Ask for a room at the back, it will be much quieter than those at the front. The restaurant downstairs plays music and when that stops, the dogfights begin and not long after the barking subsides....the roosters start crowing right until dawn!! Despite this ruckus, another guest commented that Pacz's location was much more quiet than any accomodations on busy Burn's Ave. I found my room at the back to be very quiet and restful.
I really enjoyed the friendly atomosphere here. The manager lives right next door and is happy to give travel advice or just chat. There is also a common room with cable tv which is a great place to meet fellow travellers. I was also allowed to store my luggage here for 2 days while I travelled over to Guatemala to visit the ruins of Tikal.
In the heart of bustling San Ignacio is Martha's, a hotel and restaurant, both of fine quality. It wasn't the clean and tasty restaurant or the friendly service that impressed me the most, it was the enormous suite on the third level overlooking San Ignacio. Although we were only 2, it could have comfortably housed 6 and at very reasonable prices ($55 USD) per night. The bird's eye view was great, yet offering a relaxing seclusion.
Freindly staff, good food, great views.
Pine ridge Lodge is located on Chiquibul road going to Caracol Archeologic site. The raod is very dirt and bumpy but it is pleasant to drive on. Unfortunately, the forest is largely damaged and only the truncs of many pines are remaining.
The lodge is in this desolated landscape along a small river falling down to the Maca River. What they call Falls is more a stream. The lodge area seems to be in the middle a construction site. The buildings are very dirt and bad furnished.
The cabins are very rustic and not pleasant: ground is in concrete, beds are very old, bathroom status is unacceptable so it is rustic and not clean. They also rent a house in front of the river. It is worst than the cabin. Globally, discovering the site, you can believe it was hit by an hurricane and partially restored.
The restaurant, if we can call that a restaurant, is in a larger cabin. There is only a few table and seats built in wood.
Pictures presented on their website were taken before the forest was damaged. There is no more pines and the lodge stays in the middle of a lunar landscape. Picture of the interior of the cabin shows an enhanced view but reality is must more different.
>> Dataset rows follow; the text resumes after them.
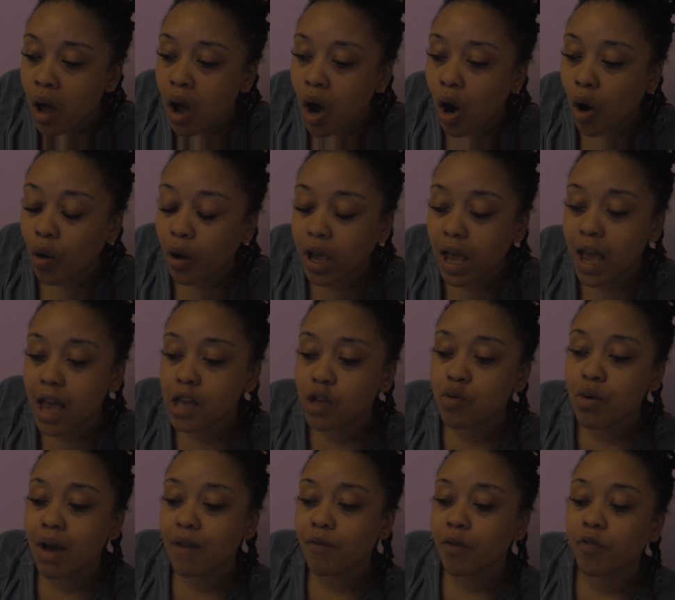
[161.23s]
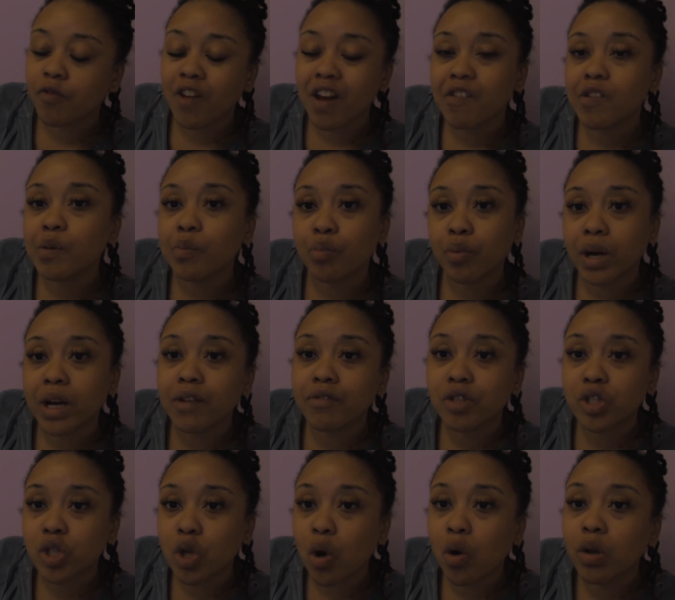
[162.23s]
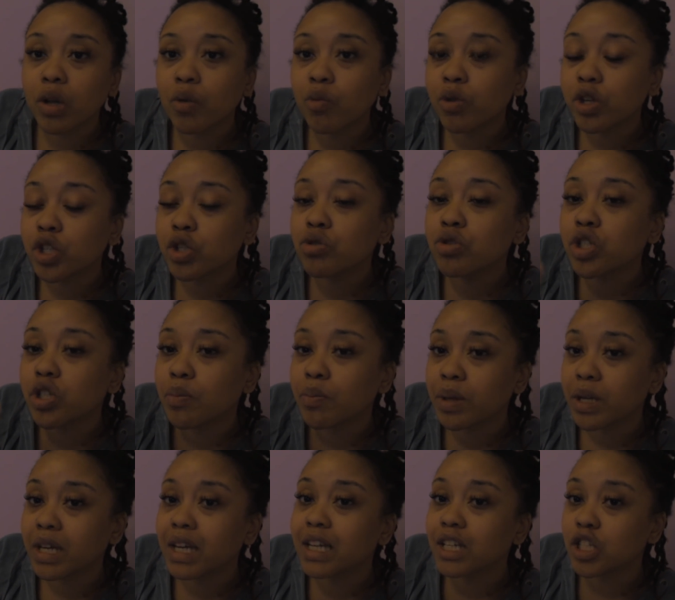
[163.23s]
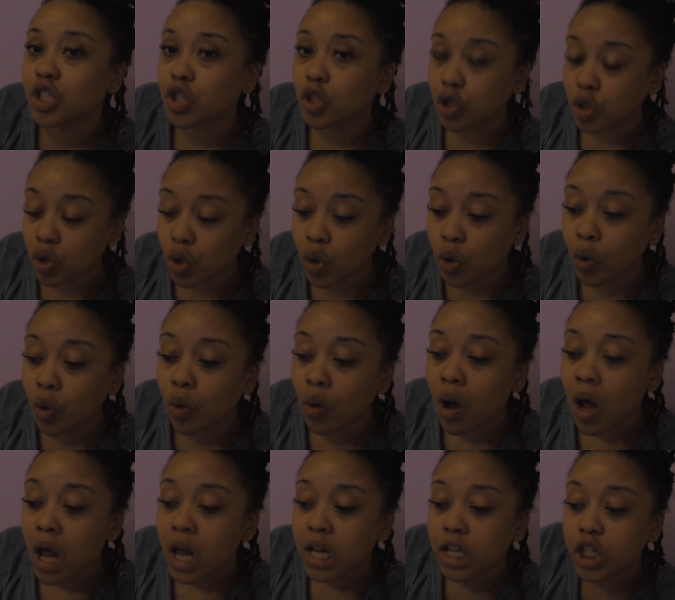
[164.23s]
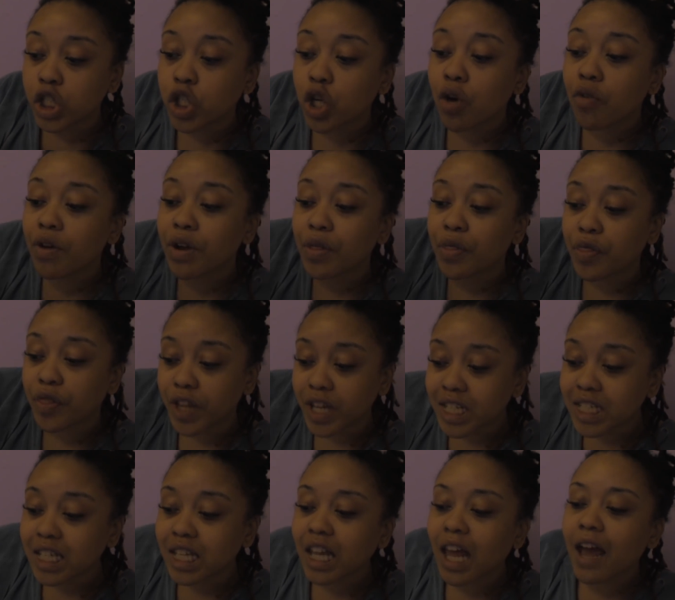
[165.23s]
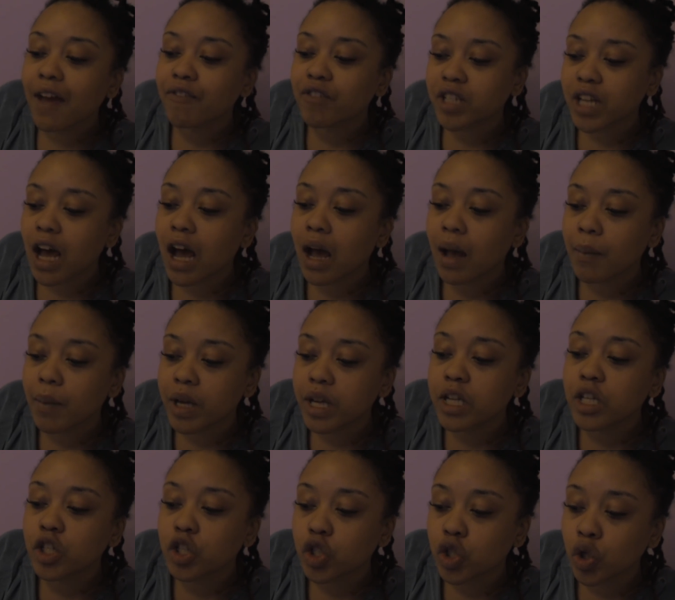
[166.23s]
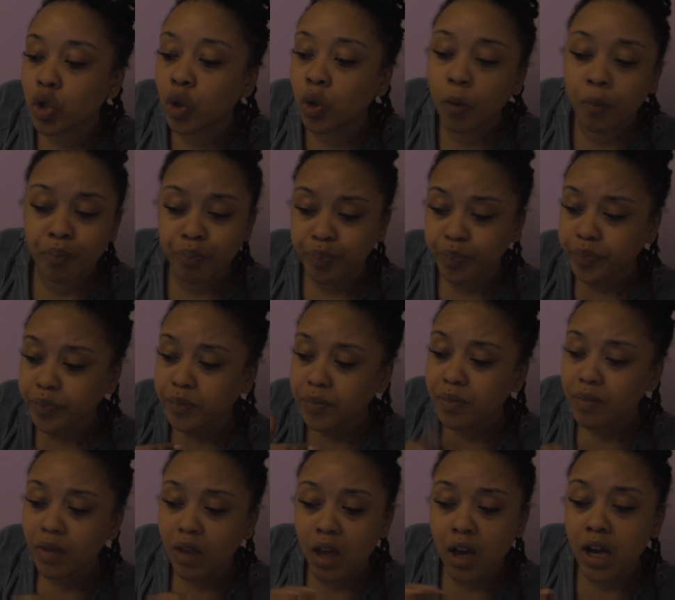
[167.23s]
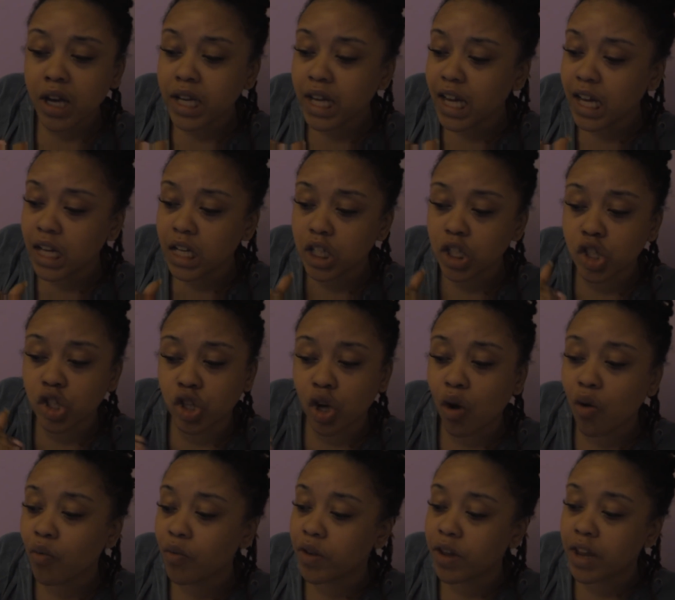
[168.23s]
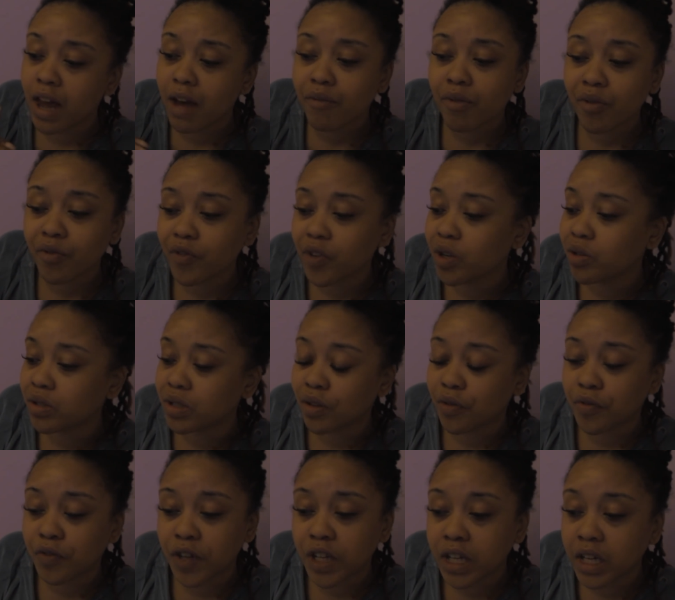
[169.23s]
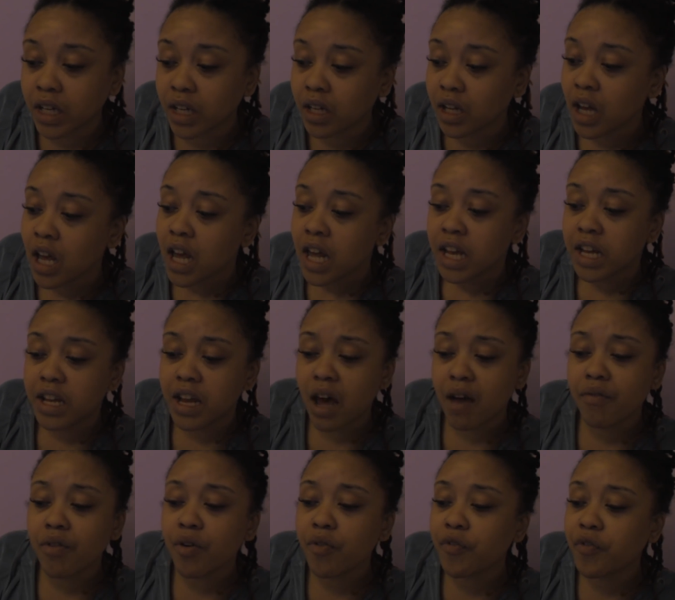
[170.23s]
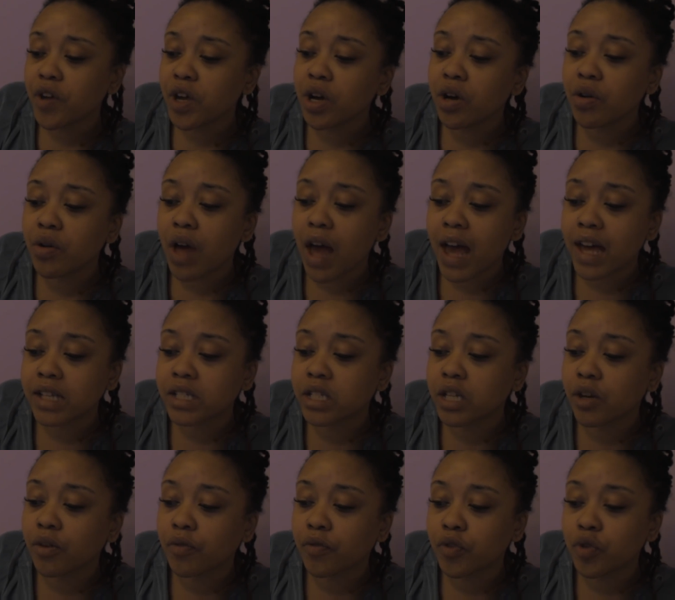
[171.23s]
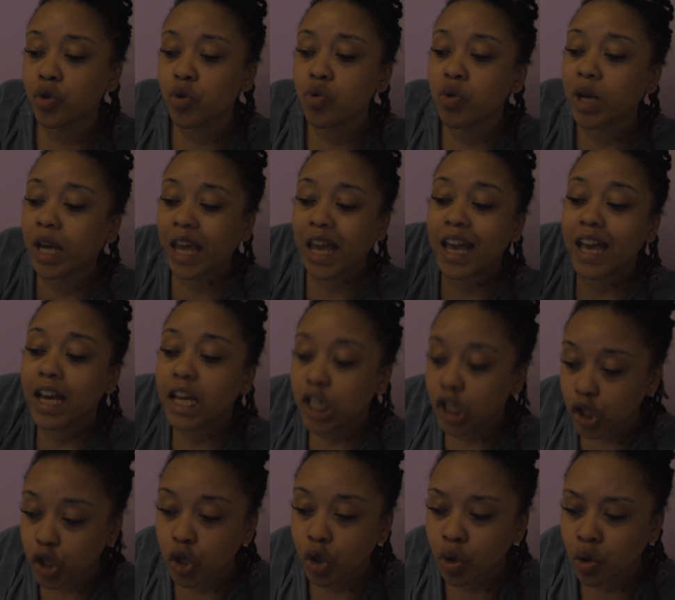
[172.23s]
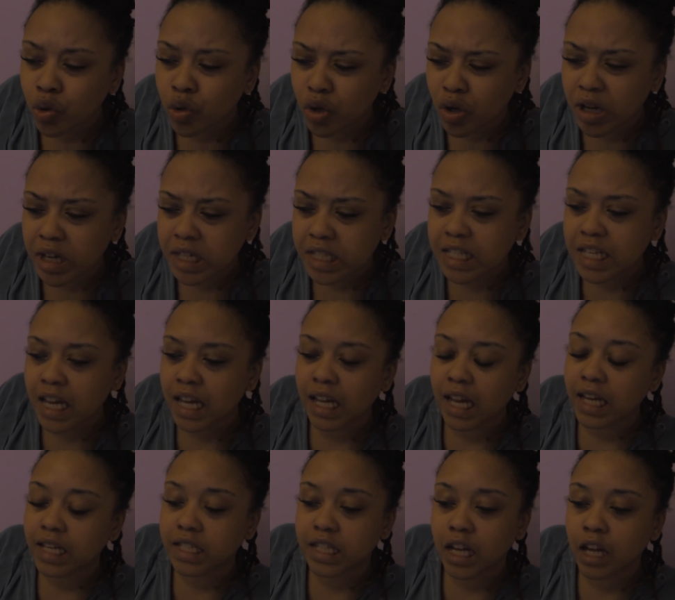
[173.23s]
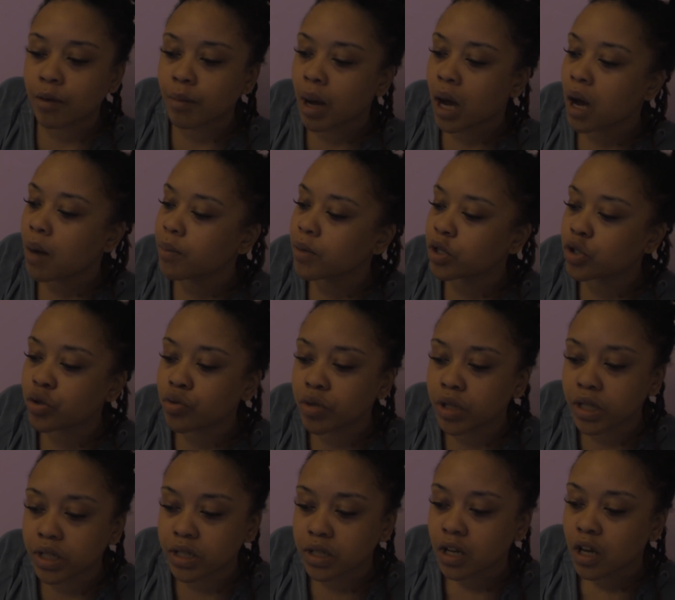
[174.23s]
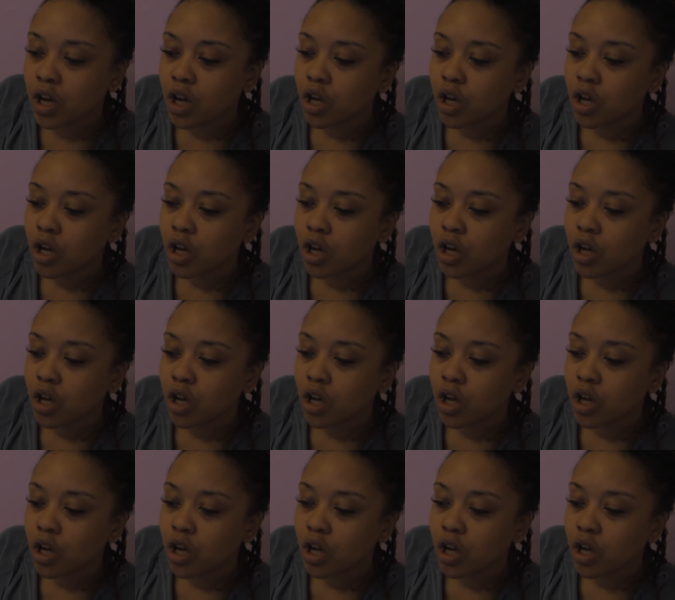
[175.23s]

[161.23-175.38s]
Okay, you have a very brave soul, and what you should begin to do during this lifetime is to, again, never feel defeated, never feel as if you can't do. You understand? Like, damn, how I'm gonna do this?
The price for that kind of accommodation is unacceptable. Some better lodges exists in the surrounding and offer a better quality than here (Five Sister Lodge is a good deal).
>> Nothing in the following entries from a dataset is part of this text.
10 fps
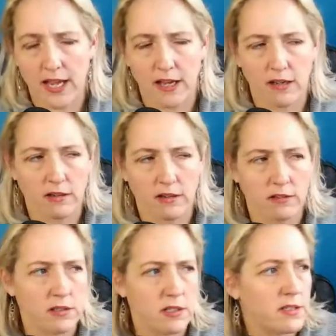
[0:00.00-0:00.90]

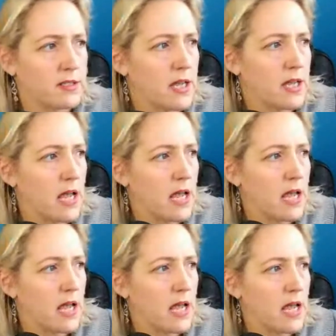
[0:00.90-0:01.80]
accounts,
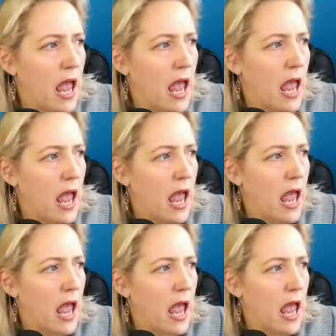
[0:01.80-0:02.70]

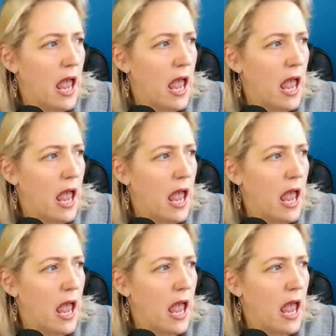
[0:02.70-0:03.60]
and it allows the
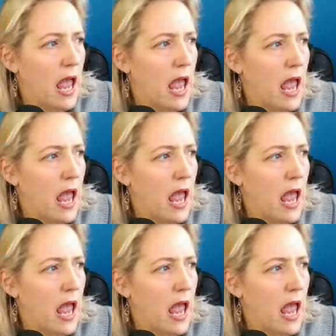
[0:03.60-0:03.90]
parent to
Just a minute east of San Ignacio, across the river, is the town of Santa Elena. The two towns are known as the twin cities. In a non-descript neighborhood in Sta. Elena, just off of the Western Highway, is The Aguada Hotel. We found it by inquiring at Eva's (see Must See Activities).
For $30 to $40 USD per night, you get a room with air conditioning and private bath, a pool and a very good restaurant & bar on the premesis. The bartendress makes killer frozen drinks!